◆ **Source data**:
*****
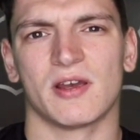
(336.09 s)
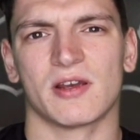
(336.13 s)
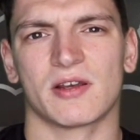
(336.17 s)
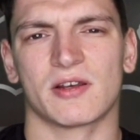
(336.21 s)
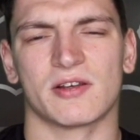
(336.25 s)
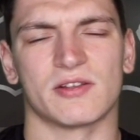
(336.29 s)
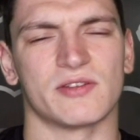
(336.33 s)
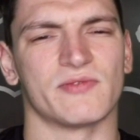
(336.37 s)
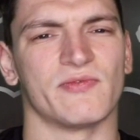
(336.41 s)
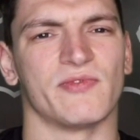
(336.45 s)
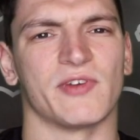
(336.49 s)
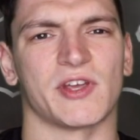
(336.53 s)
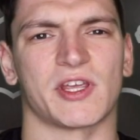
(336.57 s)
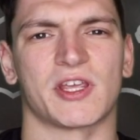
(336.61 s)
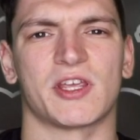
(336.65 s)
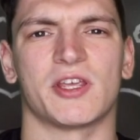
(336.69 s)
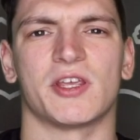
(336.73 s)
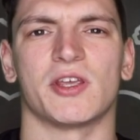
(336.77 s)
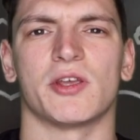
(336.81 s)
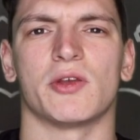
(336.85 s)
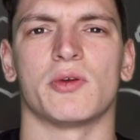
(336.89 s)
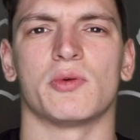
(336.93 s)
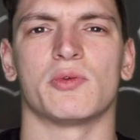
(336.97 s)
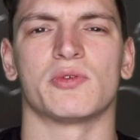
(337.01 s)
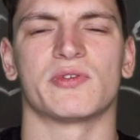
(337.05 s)
Because the
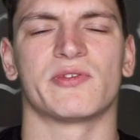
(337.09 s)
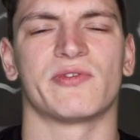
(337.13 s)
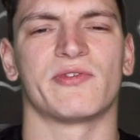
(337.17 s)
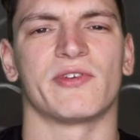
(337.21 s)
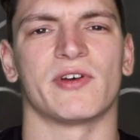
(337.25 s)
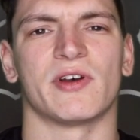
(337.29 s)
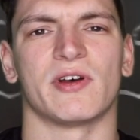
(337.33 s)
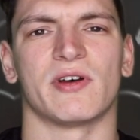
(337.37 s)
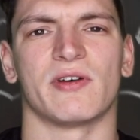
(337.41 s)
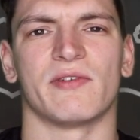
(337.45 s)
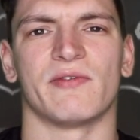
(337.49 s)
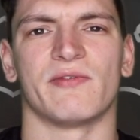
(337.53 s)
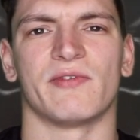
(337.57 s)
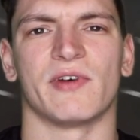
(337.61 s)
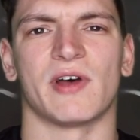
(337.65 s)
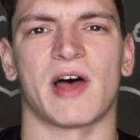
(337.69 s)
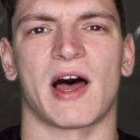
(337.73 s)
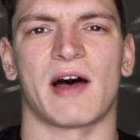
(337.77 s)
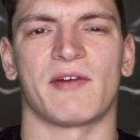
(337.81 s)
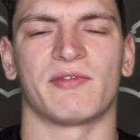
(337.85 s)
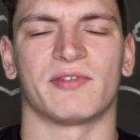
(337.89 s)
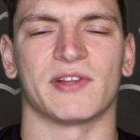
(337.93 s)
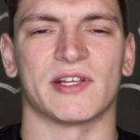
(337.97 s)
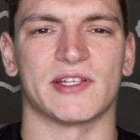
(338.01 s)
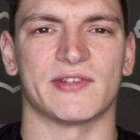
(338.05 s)
queues for the
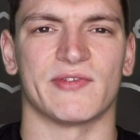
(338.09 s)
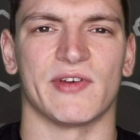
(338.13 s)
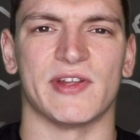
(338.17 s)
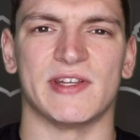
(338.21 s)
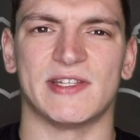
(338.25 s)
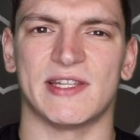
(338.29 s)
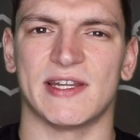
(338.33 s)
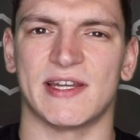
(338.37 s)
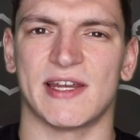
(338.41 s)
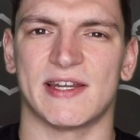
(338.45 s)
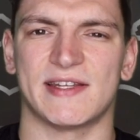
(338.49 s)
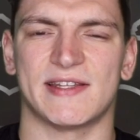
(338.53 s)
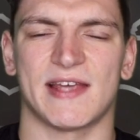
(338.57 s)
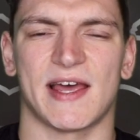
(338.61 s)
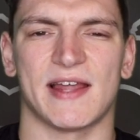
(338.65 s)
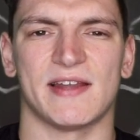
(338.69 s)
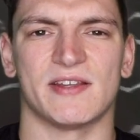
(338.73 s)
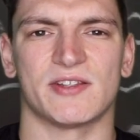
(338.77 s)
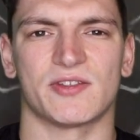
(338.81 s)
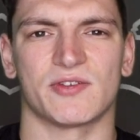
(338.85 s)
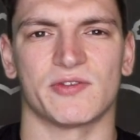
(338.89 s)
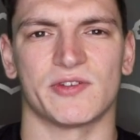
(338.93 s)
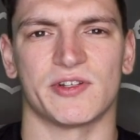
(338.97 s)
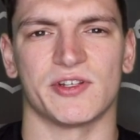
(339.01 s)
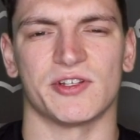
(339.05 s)
athletes that did
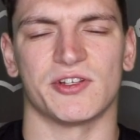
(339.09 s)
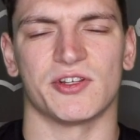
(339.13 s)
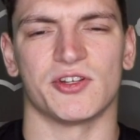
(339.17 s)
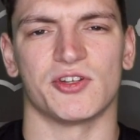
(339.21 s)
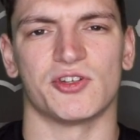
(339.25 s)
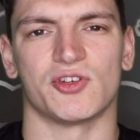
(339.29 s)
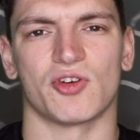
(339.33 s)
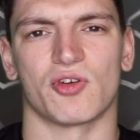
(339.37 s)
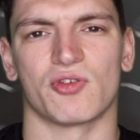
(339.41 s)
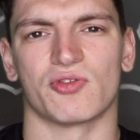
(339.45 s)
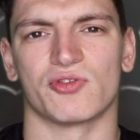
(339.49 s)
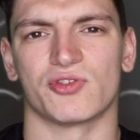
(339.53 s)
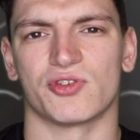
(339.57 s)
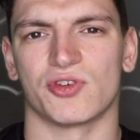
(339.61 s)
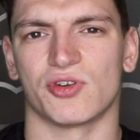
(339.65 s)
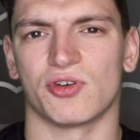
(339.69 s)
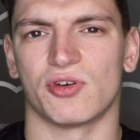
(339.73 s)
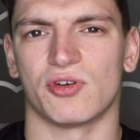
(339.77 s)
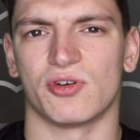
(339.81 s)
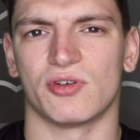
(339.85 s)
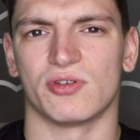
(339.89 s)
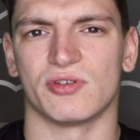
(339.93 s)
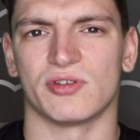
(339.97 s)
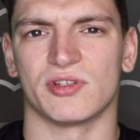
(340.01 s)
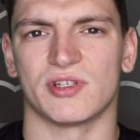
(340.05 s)
attend, such as your John
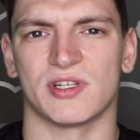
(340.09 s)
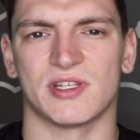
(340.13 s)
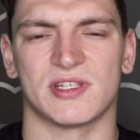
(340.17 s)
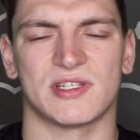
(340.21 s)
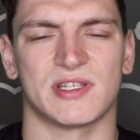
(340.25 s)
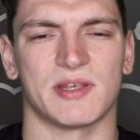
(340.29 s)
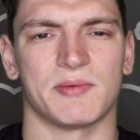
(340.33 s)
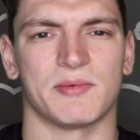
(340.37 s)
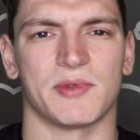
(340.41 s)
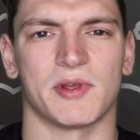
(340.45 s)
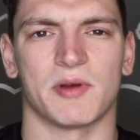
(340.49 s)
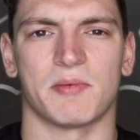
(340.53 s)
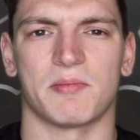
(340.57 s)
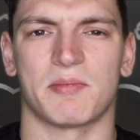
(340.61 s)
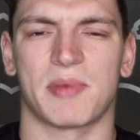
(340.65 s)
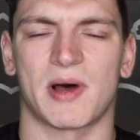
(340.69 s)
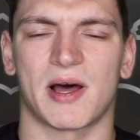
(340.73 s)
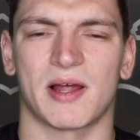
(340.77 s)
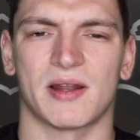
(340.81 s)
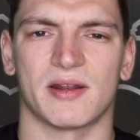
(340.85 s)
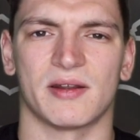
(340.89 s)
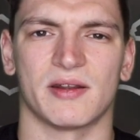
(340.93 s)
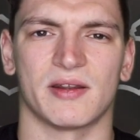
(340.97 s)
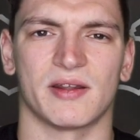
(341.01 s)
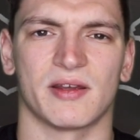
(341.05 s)
Jones, your Simeon
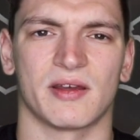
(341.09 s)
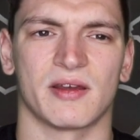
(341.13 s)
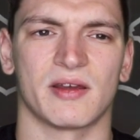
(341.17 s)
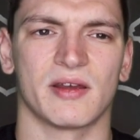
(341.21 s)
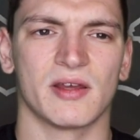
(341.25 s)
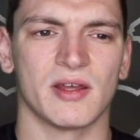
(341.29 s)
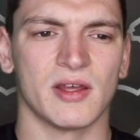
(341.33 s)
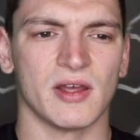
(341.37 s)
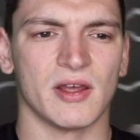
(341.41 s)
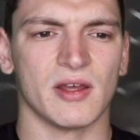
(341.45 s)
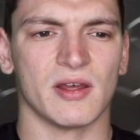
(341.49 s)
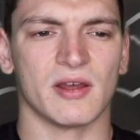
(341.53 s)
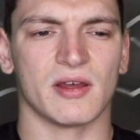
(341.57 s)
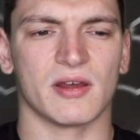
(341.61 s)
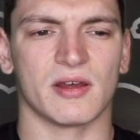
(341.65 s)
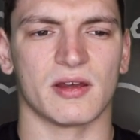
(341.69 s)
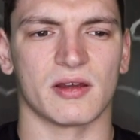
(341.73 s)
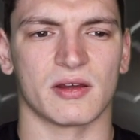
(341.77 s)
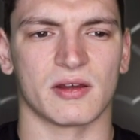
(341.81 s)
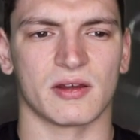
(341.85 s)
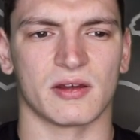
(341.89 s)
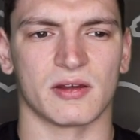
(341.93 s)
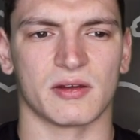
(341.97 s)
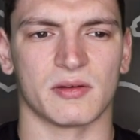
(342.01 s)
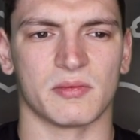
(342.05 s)
Panda,
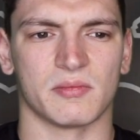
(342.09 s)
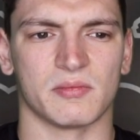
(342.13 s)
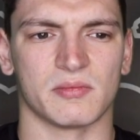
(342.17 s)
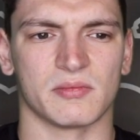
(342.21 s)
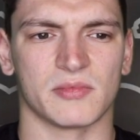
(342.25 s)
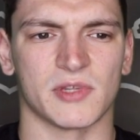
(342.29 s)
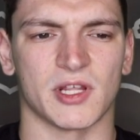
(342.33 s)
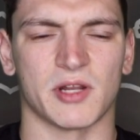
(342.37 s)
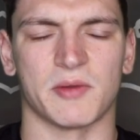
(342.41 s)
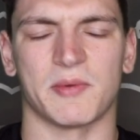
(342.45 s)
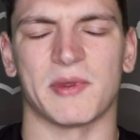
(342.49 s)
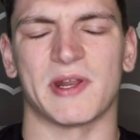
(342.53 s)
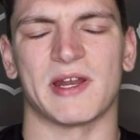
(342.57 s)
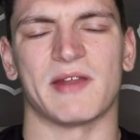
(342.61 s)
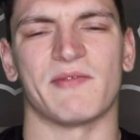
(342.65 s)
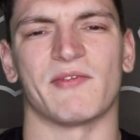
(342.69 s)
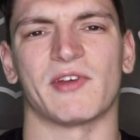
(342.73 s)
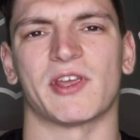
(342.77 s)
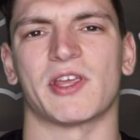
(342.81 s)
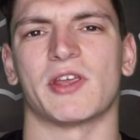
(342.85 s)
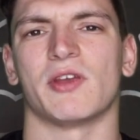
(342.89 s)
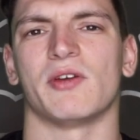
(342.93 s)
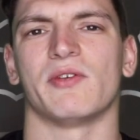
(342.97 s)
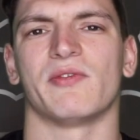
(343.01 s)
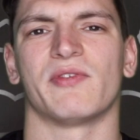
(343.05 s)
um, you'd have been in
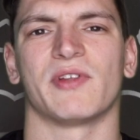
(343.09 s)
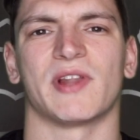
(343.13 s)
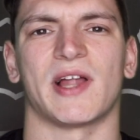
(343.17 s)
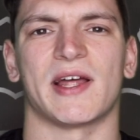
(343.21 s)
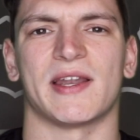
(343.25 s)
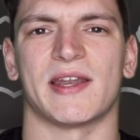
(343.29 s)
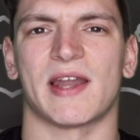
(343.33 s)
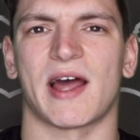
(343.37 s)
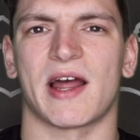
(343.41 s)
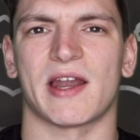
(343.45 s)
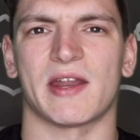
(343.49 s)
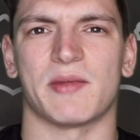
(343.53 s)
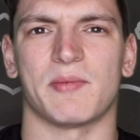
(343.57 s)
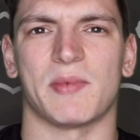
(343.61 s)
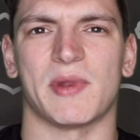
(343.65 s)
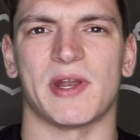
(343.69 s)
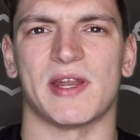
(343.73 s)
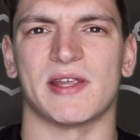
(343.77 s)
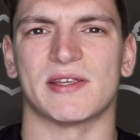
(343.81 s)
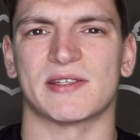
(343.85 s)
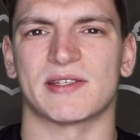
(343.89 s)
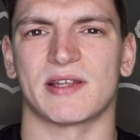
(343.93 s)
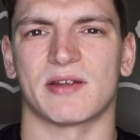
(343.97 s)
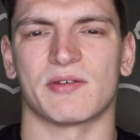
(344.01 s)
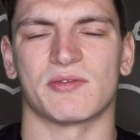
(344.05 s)
the queue for like 90
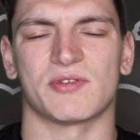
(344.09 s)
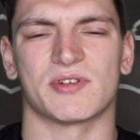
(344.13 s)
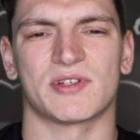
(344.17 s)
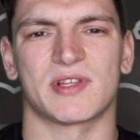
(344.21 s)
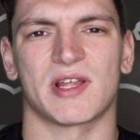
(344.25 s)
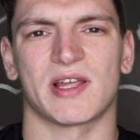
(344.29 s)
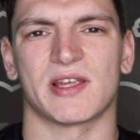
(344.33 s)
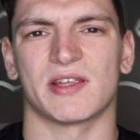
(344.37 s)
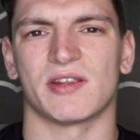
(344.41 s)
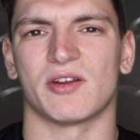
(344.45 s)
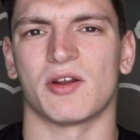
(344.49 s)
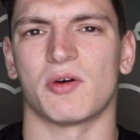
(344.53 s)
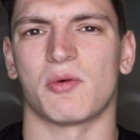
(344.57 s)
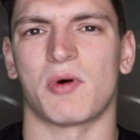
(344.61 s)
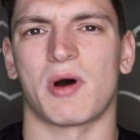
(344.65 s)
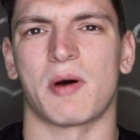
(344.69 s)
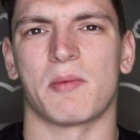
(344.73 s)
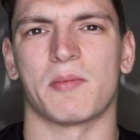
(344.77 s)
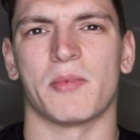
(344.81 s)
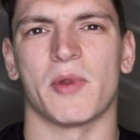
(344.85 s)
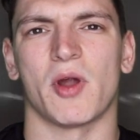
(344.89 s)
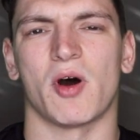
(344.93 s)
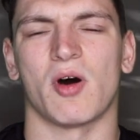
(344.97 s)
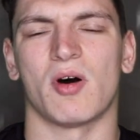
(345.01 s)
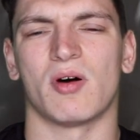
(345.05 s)
minutes and I was just like, you know what,
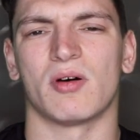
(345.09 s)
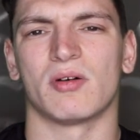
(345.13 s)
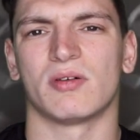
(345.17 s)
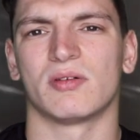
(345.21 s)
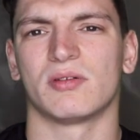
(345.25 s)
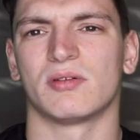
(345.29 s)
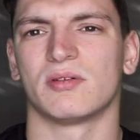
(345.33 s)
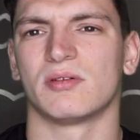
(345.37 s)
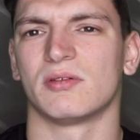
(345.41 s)
I'm not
*****
◆ **Aim of the task**:
Return every entry exactly, dropping the pictures.

◆ **Task answer**:
(336.09 s)
(336.13 s)
(336.17 s)
(336.21 s)
(336.25 s)
(336.29 s)
(336.33 s)
(336.37 s)
(336.41 s)
(336.45 s)
(336.49 s)
(336.53 s)
(336.57 s)
(336.61 s)
(336.65 s)
(336.69 s)
(336.73 s)
(336.77 s)
(336.81 s)
(336.85 s)
(336.89 s)
(336.93 s)
(336.97 s)
(337.01 s)
(337.05 s)
Because the
(337.09 s)
(337.13 s)
(337.17 s)
(337.21 s)
(337.25 s)
(337.29 s)
(337.33 s)
(337.37 s)
(337.41 s)
(337.45 s)
(337.49 s)
(337.53 s)
(337.57 s)
(337.61 s)
(337.65 s)
(337.69 s)
(337.73 s)
(337.77 s)
(337.81 s)
(337.85 s)
(337.89 s)
(337.93 s)
(337.97 s)
(338.01 s)
(338.05 s)
queues for the
(338.09 s)
(338.13 s)
(338.17 s)
(338.21 s)
(338.25 s)
(338.29 s)
(338.33 s)
(338.37 s)
(338.41 s)
(338.45 s)
(338.49 s)
(338.53 s)
(338.57 s)
(338.61 s)
(338.65 s)
(338.69 s)
(338.73 s)
(338.77 s)
(338.81 s)
(338.85 s)
(338.89 s)
(338.93 s)
(338.97 s)
(339.01 s)
(339.05 s)
athletes that did
(339.09 s)
(339.13 s)
(339.17 s)
(339.21 s)
(339.25 s)
(339.29 s)
(339.33 s)
(339.37 s)
(339.41 s)
(339.45 s)
(339.49 s)
(339.53 s)
(339.57 s)
(339.61 s)
(339.65 s)
(339.69 s)
(339.73 s)
(339.77 s)
(339.81 s)
(339.85 s)
(339.89 s)
(339.93 s)
(339.97 s)
(340.01 s)
(340.05 s)
attend, such as your John
(340.09 s)
(340.13 s)
(340.17 s)
(340.21 s)
(340.25 s)
(340.29 s)
(340.33 s)
(340.37 s)
(340.41 s)
(340.45 s)
(340.49 s)
(340.53 s)
(340.57 s)
(340.61 s)
(340.65 s)
(340.69 s)
(340.73 s)
(340.77 s)
(340.81 s)
(340.85 s)
(340.89 s)
(340.93 s)
(340.97 s)
(341.01 s)
(341.05 s)
Jones, your Simeon
(341.09 s)
(341.13 s)
(341.17 s)
(341.21 s)
(341.25 s)
(341.29 s)
(341.33 s)
(341.37 s)
(341.41 s)
(341.45 s)
(341.49 s)
(341.53 s)
(341.57 s)
(341.61 s)
(341.65 s)
(341.69 s)
(341.73 s)
(341.77 s)
(341.81 s)
(341.85 s)
(341.89 s)
(341.93 s)
(341.97 s)
(342.01 s)
(342.05 s)
Panda,
(342.09 s)
(342.13 s)
(342.17 s)
(342.21 s)
(342.25 s)
(342.29 s)
(342.33 s)
(342.37 s)
(342.41 s)
(342.45 s)
(342.49 s)
(342.53 s)
(342.57 s)
(342.61 s)
(342.65 s)
(342.69 s)
(342.73 s)
(342.77 s)
(342.81 s)
(342.85 s)
(342.89 s)
(342.93 s)
(342.97 s)
(343.01 s)
(343.05 s)
um, you'd have been in
(343.09 s)
(343.13 s)
(343.17 s)
(343.21 s)
(343.25 s)
(343.29 s)
(343.33 s)
(343.37 s)
(343.41 s)
(343.45 s)
(343.49 s)
(343.53 s)
(343.57 s)
(343.61 s)
(343.65 s)
(343.69 s)
(343.73 s)
(343.77 s)
(343.81 s)
(343.85 s)
(343.89 s)
(343.93 s)
(343.97 s)
(344.01 s)
(344.05 s)
the queue for like 90
(344.09 s)
(344.13 s)
(344.17 s)
(344.21 s)
(344.25 s)
(344.29 s)
(344.33 s)
(344.37 s)
(344.41 s)
(344.45 s)
(344.49 s)
(344.53 s)
(344.57 s)
(344.61 s)
(344.65 s)
(344.69 s)
(344.73 s)
(344.77 s)
(344.81 s)
(344.85 s)
(344.89 s)
(344.93 s)
(344.97 s)
(345.01 s)
(345.05 s)
minutes and I was just like, you know what,
(345.09 s)
(345.13 s)
(345.17 s)
(345.21 s)
(345.25 s)
(345.29 s)
(345.33 s)
(345.37 s)
(345.41 s)
I'm not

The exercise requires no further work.